Selon le chercheur interrogé par SciDev.Net, les résultats de cette étude suggèrent que dans les régions où la transmission du paludisme est très saisonnière, la combinaison du RTS,S avec le SMC pourrait prévenir de nombreux accès de paludisme et sauver de nombreuses jeunes vies.C’est le 6 octobre dernier que l’Organisation mondiale de la santé (OMS) a recommandé l’utilisation généralisée du vaccin RTS,S, premier vaccin contre le paludisme, chez les enfants en Afrique subsaharienne et dans les zones où la transmission de cette maladie est modérée ou élevée.

Le vaccin RTS,S, est fabriqué par la firme pharmaceutique  britannique GlaxoSmithKline (GSK). Il a montré qu’il pouvait réduire de manière significative le nombre de cas de paludisme.
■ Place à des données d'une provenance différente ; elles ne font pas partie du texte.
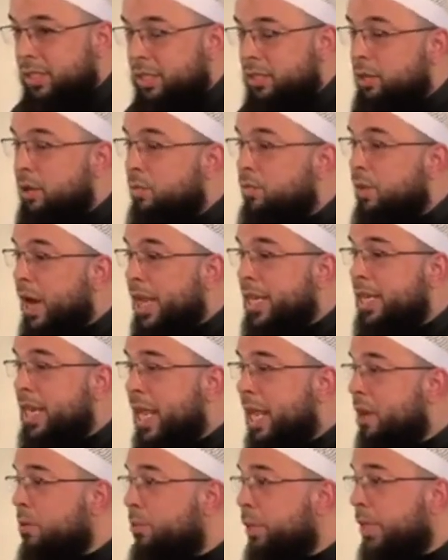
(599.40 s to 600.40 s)
You know, right
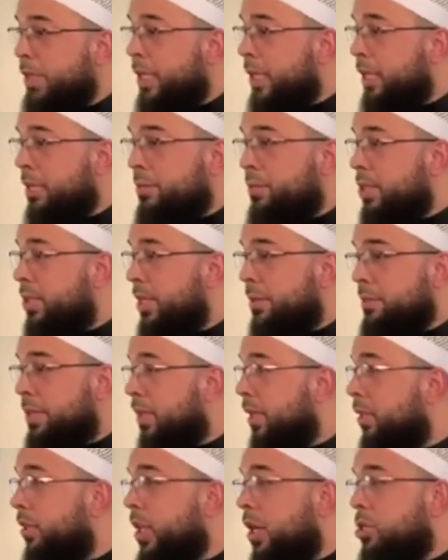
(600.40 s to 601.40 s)
now we're dealing with
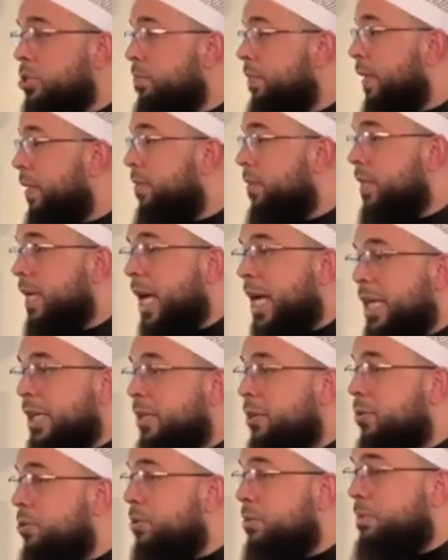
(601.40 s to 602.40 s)
something Allah subhanahu wa
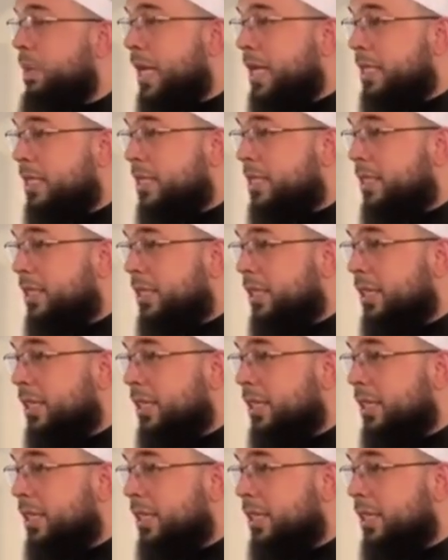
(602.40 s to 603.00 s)
ta'ala knows best.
L’OMS recommande l’administration de quatre doses chez les enfants à partir de 5 mois.

Les résultats ont montré une réduction de 30% du paludisme mortel, affirme l’OMS. Concrètement, lorsque le vaccin est administré en quatre doses, il prévient 3 cas de paludisme sur 10, et 3 cas sur 10 de paludisme mortel.

Prudence

Cependant, l’annonce de l’OMS recommandant le déploiement massif du vaccin RTS,S suscite optimisme et prudence chez certains acteurs impliqués dans la lutte contre cette maladie infectieuse au Cameroun.
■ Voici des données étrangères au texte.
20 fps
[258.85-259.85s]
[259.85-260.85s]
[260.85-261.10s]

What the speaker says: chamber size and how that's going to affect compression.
« C’est une très bonne chose, parce qu’au Cameroun nous avons deux cibles vulnérables : les moins de 5 ans et les femmes enceintes », déclare Philippe Narcisse Ngwa Avezo’o coordonnateur national du Réseau des synergies contre les pathologies tropicales (RESYPAT).

Toutefois, il doute que le Cameroun qui a enregistré plus de 4000 décès dus au paludisme en 2020 puisse tirer profit de cette opportunité « parce que l’incidence du paludisme n’est pas encore maitrisée ».
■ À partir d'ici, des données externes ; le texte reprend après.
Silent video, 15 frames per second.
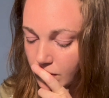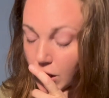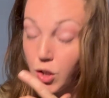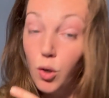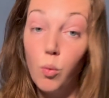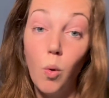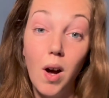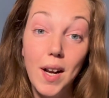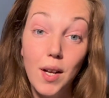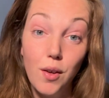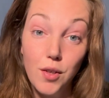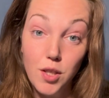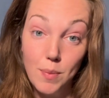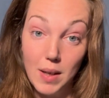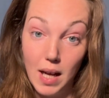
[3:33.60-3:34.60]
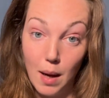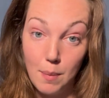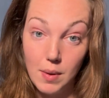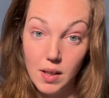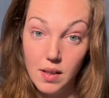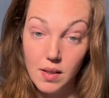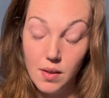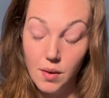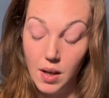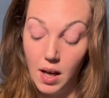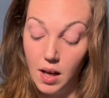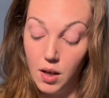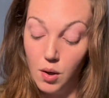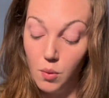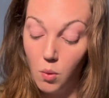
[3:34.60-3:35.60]
wanting ultimate happiness,
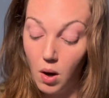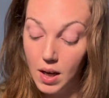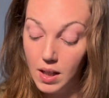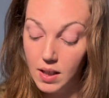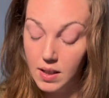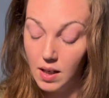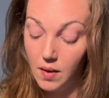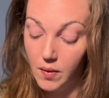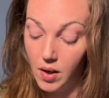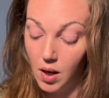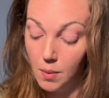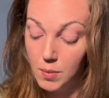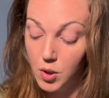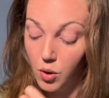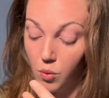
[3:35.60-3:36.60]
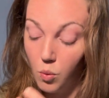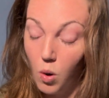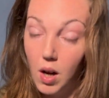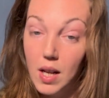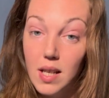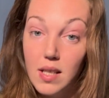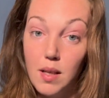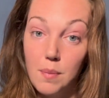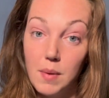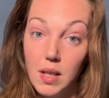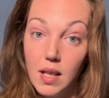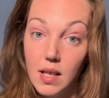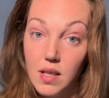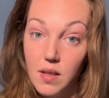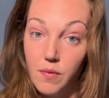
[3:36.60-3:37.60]
okay? You're wanting the Ten of Cups. You're wanting something
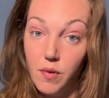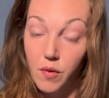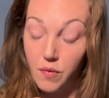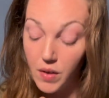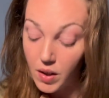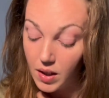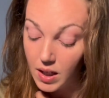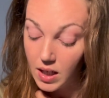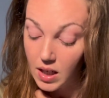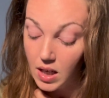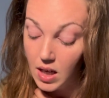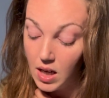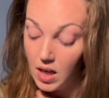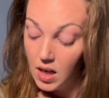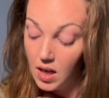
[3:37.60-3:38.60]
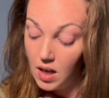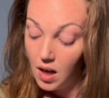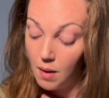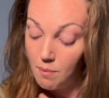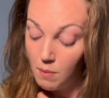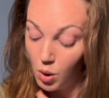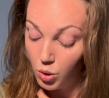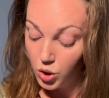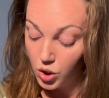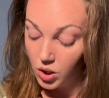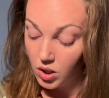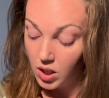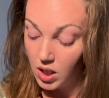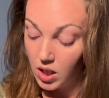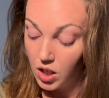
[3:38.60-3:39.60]
that's fulfilling
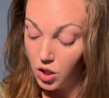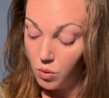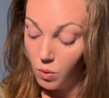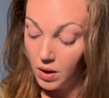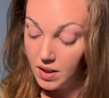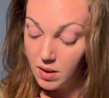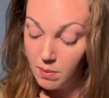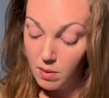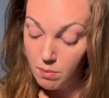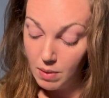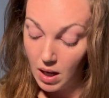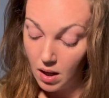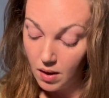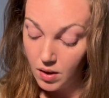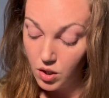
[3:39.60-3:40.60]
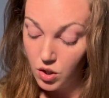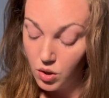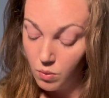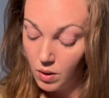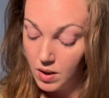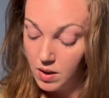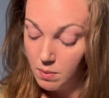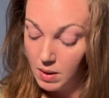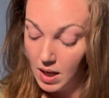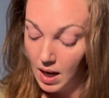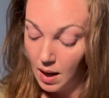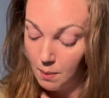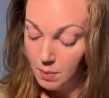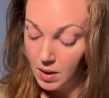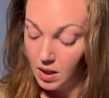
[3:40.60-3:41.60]
emotionally. You want to be balanced. You want to be
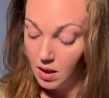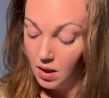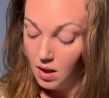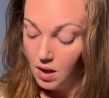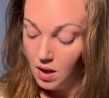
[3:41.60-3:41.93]
happy.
Le représentant des communautés au sein de l’Instance de coordination nationale (ICN) du Fonds mondial de lutte contre le VIH/SIDA, la Tuberculose et le Paludisme pour le Cameroun, Joseph Wato, salue l’homologation de ce vaccin par l’OMS.

Mais, il estime qu’il y a d’autres vaccins (Matrix ou de Pfizer) qui semblent encore plus efficaces mais qui attendent leur homologation.

« Je pense que se précipiter à donner ces doses en ce moment et après un an vouloir introduire un autre qui soit plus efficace pourrait devenir difficile sur le plan de l’acceptabilité chez les populations et peut-être causer un surdosage qui pourrait peut-être devenir un danger pour la santé des populations », explique-t-il.

Maladie de la pauvreté

Pour Albert Zé, économiste de la santé, le vaccin n’est pas la solution miracle contre le paludisme.

« Les pays européens, le Paraguay, l’Argentine, l’Algérie, le Cap Vert et autres ont réussi la lutte contre le paludisme sans aucun vaccin. Plusieurs études ont démontré que le paludisme n’est rien d’autre qu’une maladie de la pauvreté et de la saleté », soutient-il.

L’économiste de la santé pense plutôt qu’il faut « prôner un changement de comportements comme cela s’est fait en Europe et autres ».

Le paludisme reste l’une des principales causes de maladie et de décès chez les enfants en Afrique subsaharienne. Plus de 260 000 enfants africains de moins de cinq ans meurent chaque année du paludisme, selon des estimations de l’OMS.

Références

[1] Il consiste à administrer un traitement antipaludique combiné de sulfadoxine-pyriméthamine et d’amodiaquine.